Pour cette transaction, nous n’avions que trois mois. Quinze jours avant l’échéance, nous avons visité un appartement qui ne nous déplaisait pas, mais qui ne nous emballait pas non plus. Nous y sommes revenus quatre fois, en priant toujours le fondateur de l’Opus Dei. La quatrième fois, nous étions prêts à dire au propriétaire que nous n’étions pas intéressés, sauf s’il acceptait d’en baisser le prix de 10.000 dollars. À ma grande surprise, il accepta. Je lui dis : « Réfléchissez bien »… Mais notre demande nous avait coincés. En réalité cette opération fut une bonne affaire. Nous avons tout retapé et maintenant nous sommes ravis. Pour ce prix, nous n’aurions jamais pu trouver mieux. De plus, nous demandions à saint Josémaria de nous trouver une maison près d’une église, car n’ayant pas de voiture, nous ne voulions pas avoir de difficultés pour aller à la Messe : il y a un couvent au coin de la rue, avec une Messe quotidienne. Trois pâtés de maisons plus loin, il y a une église.

Avoir une famille nombreuse n’est pas une tâche facile, cela va sans dire. Ça demande beaucoup de sacrifices, un grand détachement, mais c’est tout à fait envisageable, j’en suis convaincu. Cela en vaut la peine. La vie du fondateur de l’Opus Dei m’a beaucoup encouragé dans ce sens : il était toujours fidèle à ce que Dieu lui demandait, dans une réponse rapide et sans se ménager.

L’amour qu’il avait pour ses enfants me touche et m’aide beaucoup : on le voyait à sa façon de leur parler, de leur expliquer les choses, de soigner tous les détails. Quand je regarde des vidéos, chaque fois que je vois le fondateur avec ses enfants, je suis ému de voir combien il les aimait. Penser à tout ce qu’il a fait, souvent sans en avoir envie, fatigué, m’aide à me mettre à sa place et à me secouer lorsque je suis voudrais me laisser aller, ne pas faire les choses comme il faut.

Le fondateur de l’Œuvre m’a aussi beaucoup aidé dans ma vie de famille. J’essaie de polir mon caractère, j’ai encore beaucoup à faire, mais j’ai déjà beaucoup avancé. J’ai toujours beaucoup apprécié l’idée d’avoir un foyer lumineux et joyeux, je tâche toujours de prendre les devants et de demander pardon à ma femme, à mes enfants. C’est dur, je l’avoue, mais j’essaie de le faire en dépit de tout.

Au fur et à mesure que nous avions des enfants, les gens nous disaient que c’était une folie, que nous étions des inconscients. Je pense qu’ils parlent ainsi pour se trouver des excuses.
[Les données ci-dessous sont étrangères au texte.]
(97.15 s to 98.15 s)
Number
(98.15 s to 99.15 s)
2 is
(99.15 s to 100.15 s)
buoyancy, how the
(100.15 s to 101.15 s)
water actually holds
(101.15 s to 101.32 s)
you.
Ce que je vois clairement, c’est que nous pouvons nous passer de ce qui est superflu. De plus, les difficultés sont vite oubliées. Ce qu’il y a au bout ce sont toujours les enfants, les joies et il est vrai que nos difficultés matérielles sont aussi une bonne aide pour la formation de nos enfants.
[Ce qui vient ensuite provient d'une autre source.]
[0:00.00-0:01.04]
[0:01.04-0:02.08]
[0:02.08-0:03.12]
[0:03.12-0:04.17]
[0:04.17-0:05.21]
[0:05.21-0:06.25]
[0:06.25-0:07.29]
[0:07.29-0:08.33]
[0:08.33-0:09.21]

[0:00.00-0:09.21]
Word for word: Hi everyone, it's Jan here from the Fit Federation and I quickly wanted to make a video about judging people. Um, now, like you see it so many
Le fondateur de l’Opus Dei nous a appris que, tout en mettant en œuvre les moyens pour nous en sortir, nous devons compter sur Dieu qui dépasse toujours notre générosité. En ce moment, nous devons faire un gros effort pour la scolarisation de nos enfants. Nous nous privons de beaucoup de choses, mais nous sommes sûrs, pour l’avoir vérifié souvent, que cela en vaut la peine. Très souvent, je me sens gâté par Dieu qui m’a tant donné. Je vois si souvent des gens, mille fois mieux que moi, plus vertueux, mais qui n’ont pas reçu de Dieu tout ce que j’ai reçu. J’en suis conscient.

Il m’arrive d’entendre que l’Opus Dei ne touche que les élites alors que moi qui n’ait aucun bien matériel, je ne m’y suis jamais senti mal à l’aise. En effet, j’y ai côtoyé tout type de personnes, de tous milieux et tous bords. Il se pourrait que quelqu’un de riche ait plus d’efforts à faire que moi pour se détacher de ce qu’il a alors que, n’ayant rien ou presque, je ne donne que ce que j’ai.

Je connais dans l’Opus Dei beaucoup de personnes très généreuses qui se mettent en quatre pour les autres alors que, vu leur position sociale, elles pourraient vivre autrement. Et je me dis que si j’avais eu une famille riche, j’aurais peut être mal tourné. Dieu fait très bien les choses.